Han, a professor at Seoul National University, had met with Boerner and others in the United State last year to discuss the possibility of studying Korean senior children and their parents. That research was intended to parallel a study currently being conducted in greater Boston by Boerner and Kyungmin Kim.

The trip to Korea became an extension of the planning process. Han also organized a day-long conference around the visit, featuring Boerner, Kyungmin Kim and both students among the speakers.

During the visit, Kyungmin Kim also gave a guest lecture to an undergraduate Introduction to Gerontology class taught by Han. “This was great because I took that course from Dr.
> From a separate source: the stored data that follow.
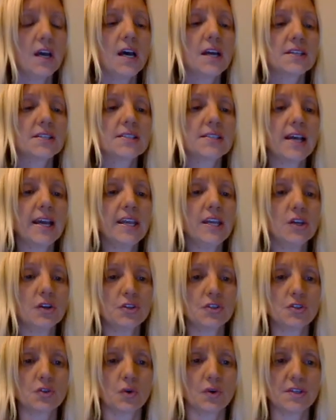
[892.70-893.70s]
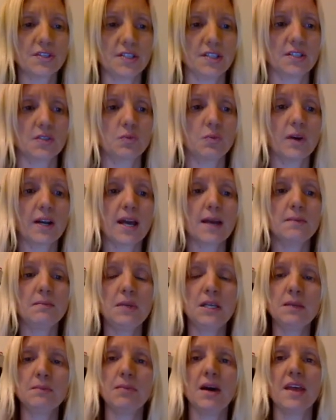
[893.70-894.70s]
Cite your sources. What I
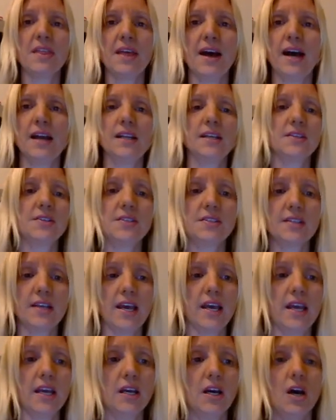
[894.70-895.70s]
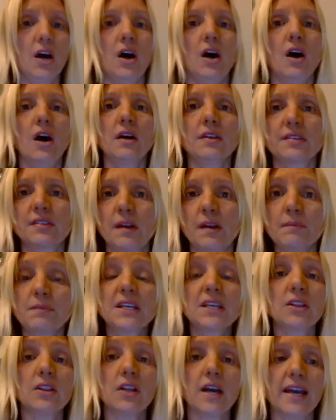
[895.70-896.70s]
mean by that is say,
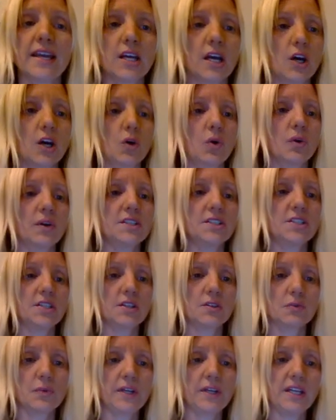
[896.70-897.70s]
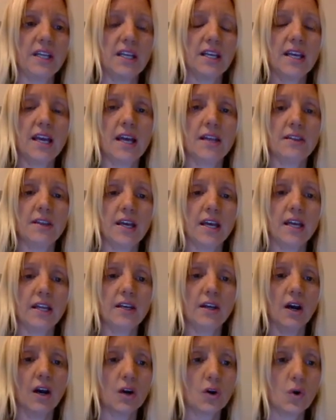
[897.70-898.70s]
Something like according to the reading and
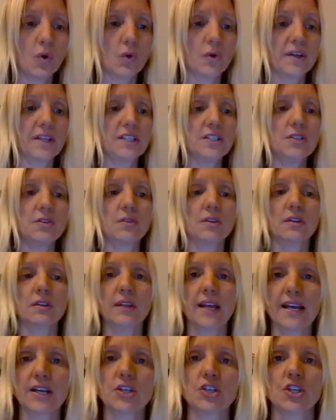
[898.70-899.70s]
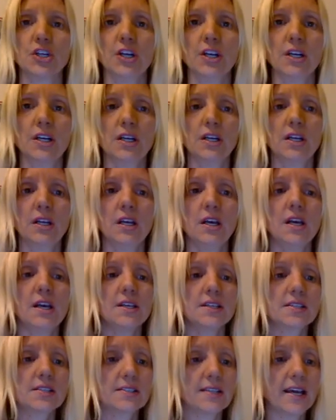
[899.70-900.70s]
then according to the lecture.
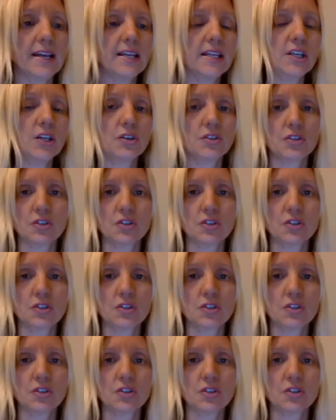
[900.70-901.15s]
Citing your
Han in 1999, when I first learned about gerontology,” she said.

Han has also developed extensive data on Korean baby boomers that brought her in contact with the two UMass Boston students on the trip, both of whom conducted research based on the information.

Yijung Kim was the first author of “Aging Together: Self-Perceptions of Aging and Family Experiences among Korean Baby Boomer Couples,” published earlier this year in The Gerontologist.

Bon Kim is the first author of a manuscript currently under review on the health behavior profiles of Korean baby boomers.

Yijung Kim and Bon Kim both met with Han in Seoul to talk about their work and discuss the possibility of other related research projects.

During their trip to Korea, Boerner and Yijung Kim also traveled briefly to Hallym University in Chuncheon, a two-hour train ride from Seoul. They visited as guests of assistant professor Jiyoung Lyu, a UMass Boston alumna, and Boerner spoke to students and faculty there on end of life issues.

“We were busy throughout the entire trip and we came back with a lot of new connections or closer connection for future work together,” said Boerner. “In terms of the different purposes of the trip, it hit all of them so that was great.”